Stored data
>>

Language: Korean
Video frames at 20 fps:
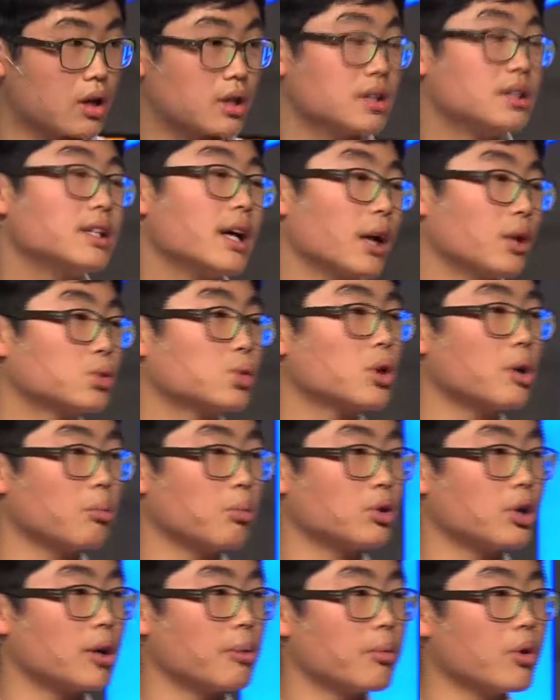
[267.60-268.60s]
그 약속이
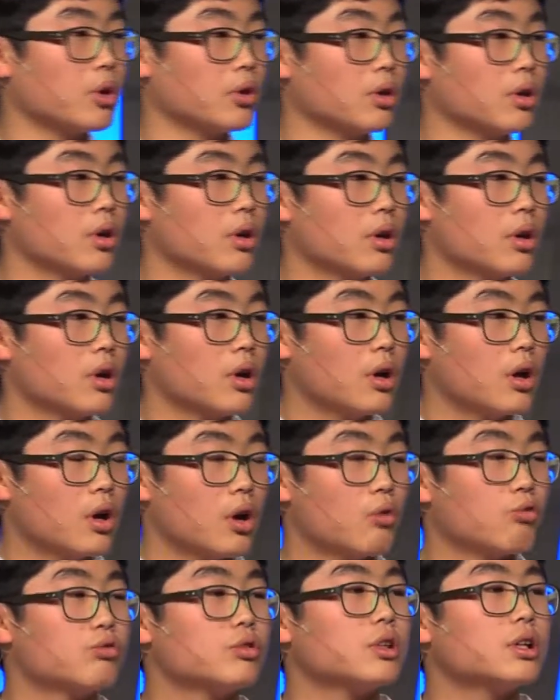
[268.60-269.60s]
뭐냐면
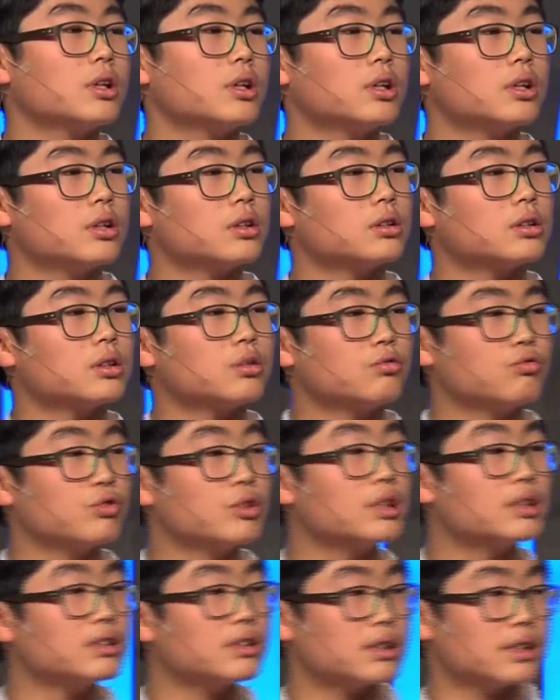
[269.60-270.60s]
어, 우리
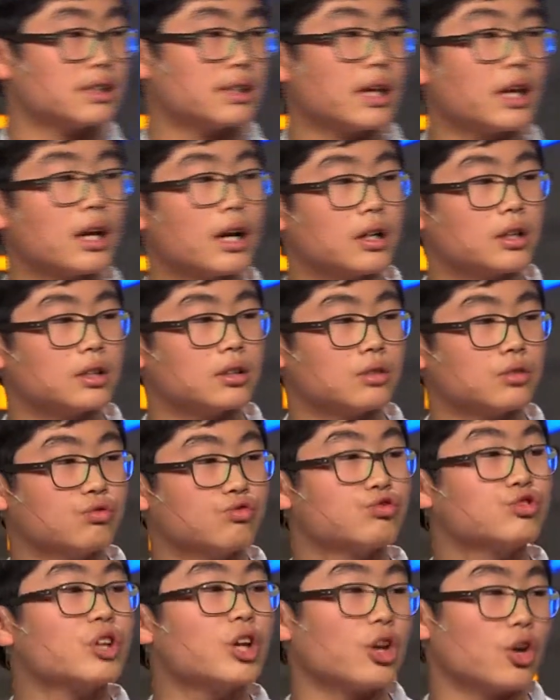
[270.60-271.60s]
우리들이 사랑하는
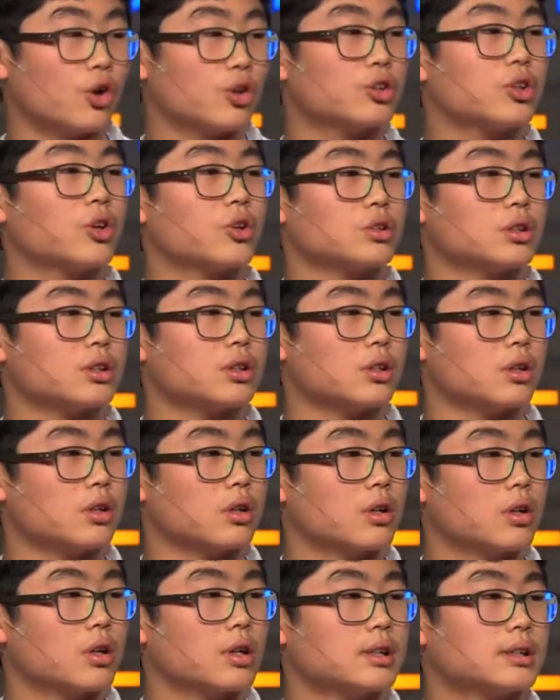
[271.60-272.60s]
우리의 열대어들을
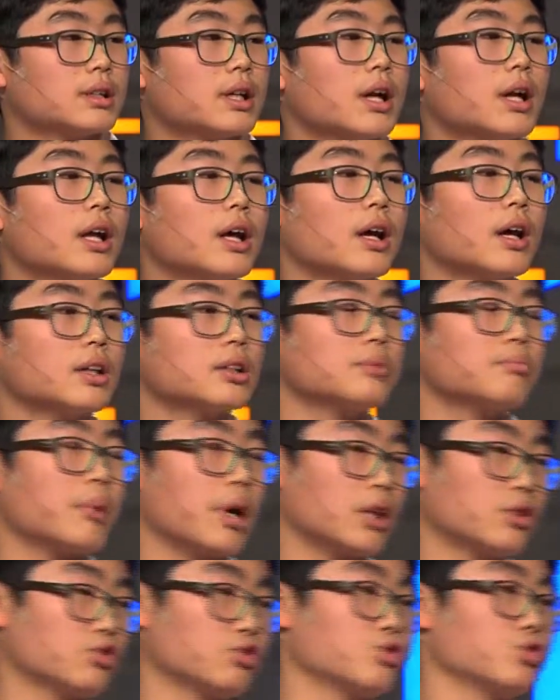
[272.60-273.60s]
사랑하는
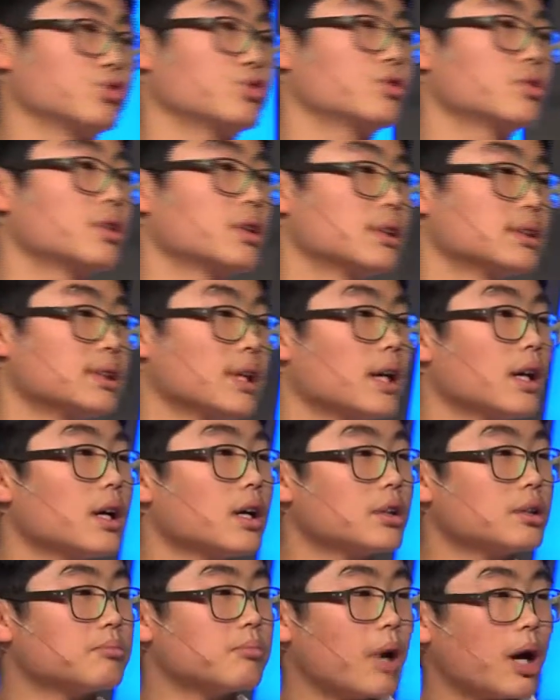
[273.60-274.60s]
말투,
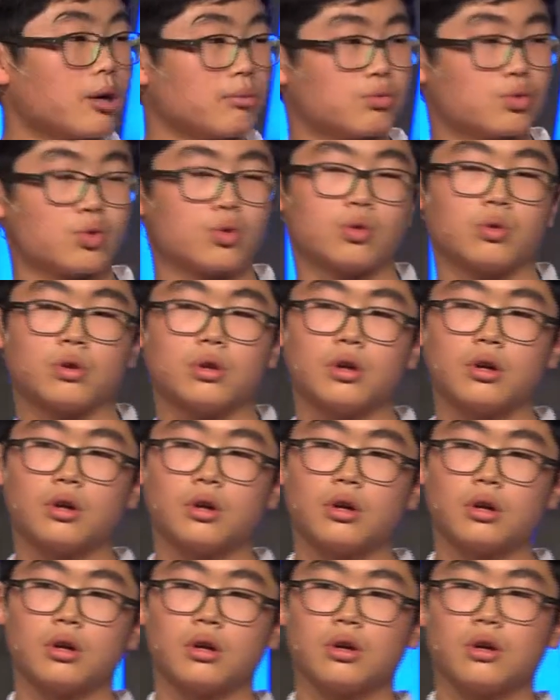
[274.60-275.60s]
사랑하는 마음으로
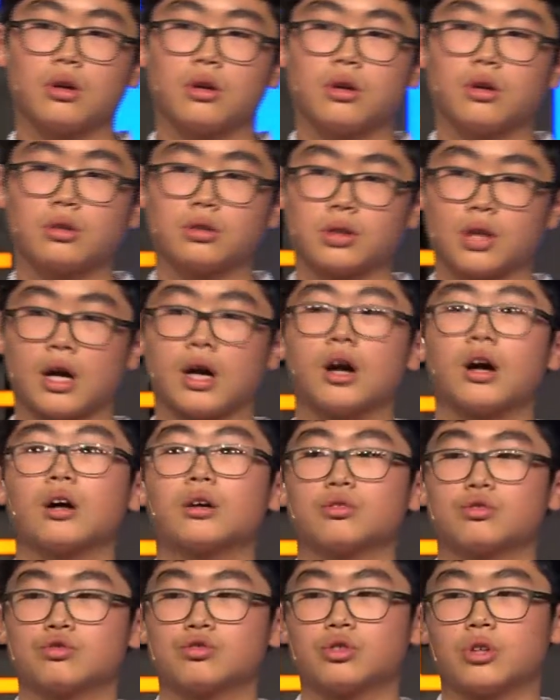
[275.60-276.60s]

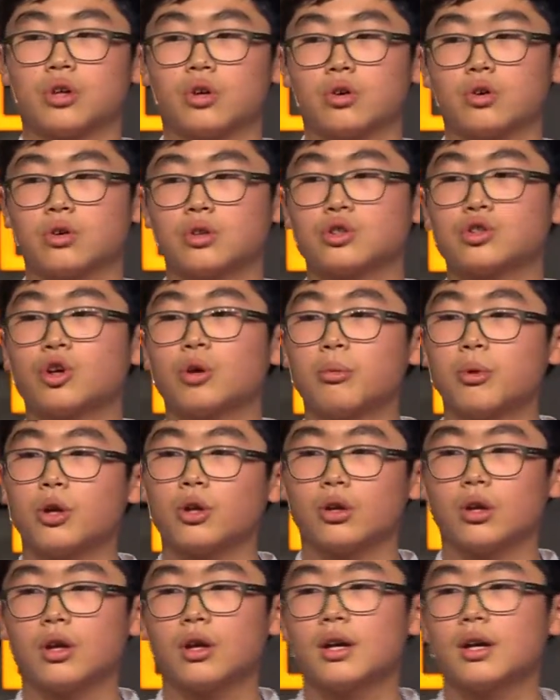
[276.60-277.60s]
다가가 주세요.
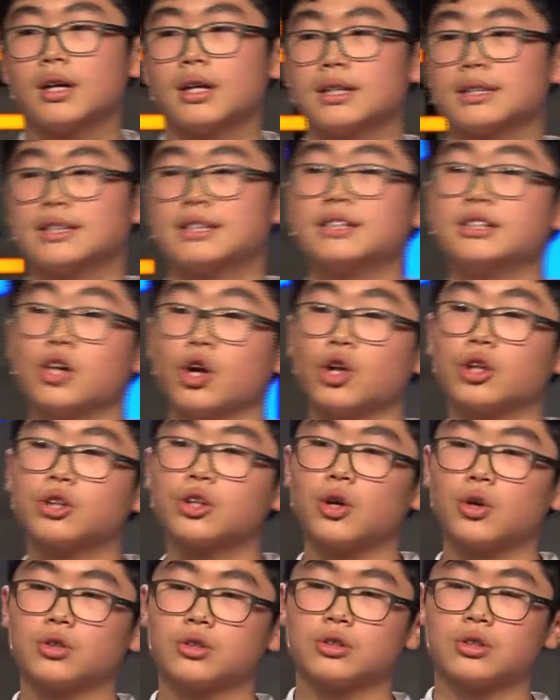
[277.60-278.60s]
그러면 그
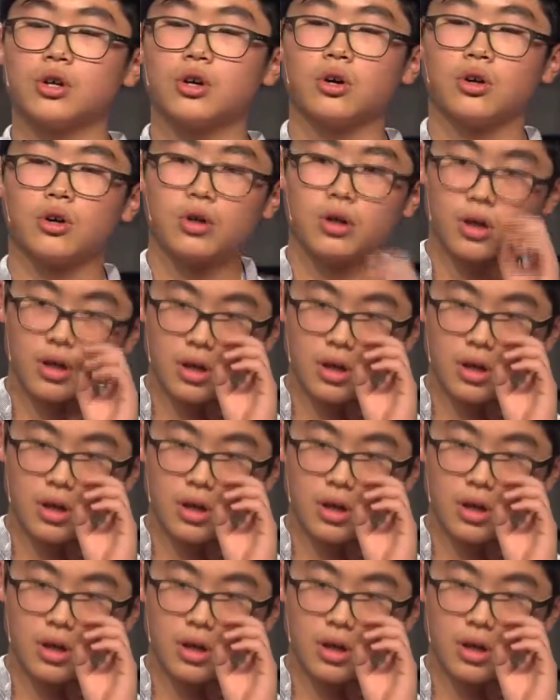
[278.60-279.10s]
열대어는요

<<

» About this exercise: Nothing but an exact copy is needed, covering the lines from the line with "[268.60-269.60s]" through the last line of the entries, pictures excluded.

» Exercise solution:
[268.60-269.60s]
뭐냐면
[269.60-270.60s]
어, 우리
[270.60-271.60s]
우리들이 사랑하는
[271.60-272.60s]
우리의 열대어들을
[272.60-273.60s]
사랑하는
[273.60-274.60s]
말투,
[274.60-275.60s]
사랑하는 마음으로
[275.60-276.60s]

[276.60-277.60s]
다가가 주세요.
[277.60-278.60s]
그러면 그
[278.60-279.10s]
열대어는요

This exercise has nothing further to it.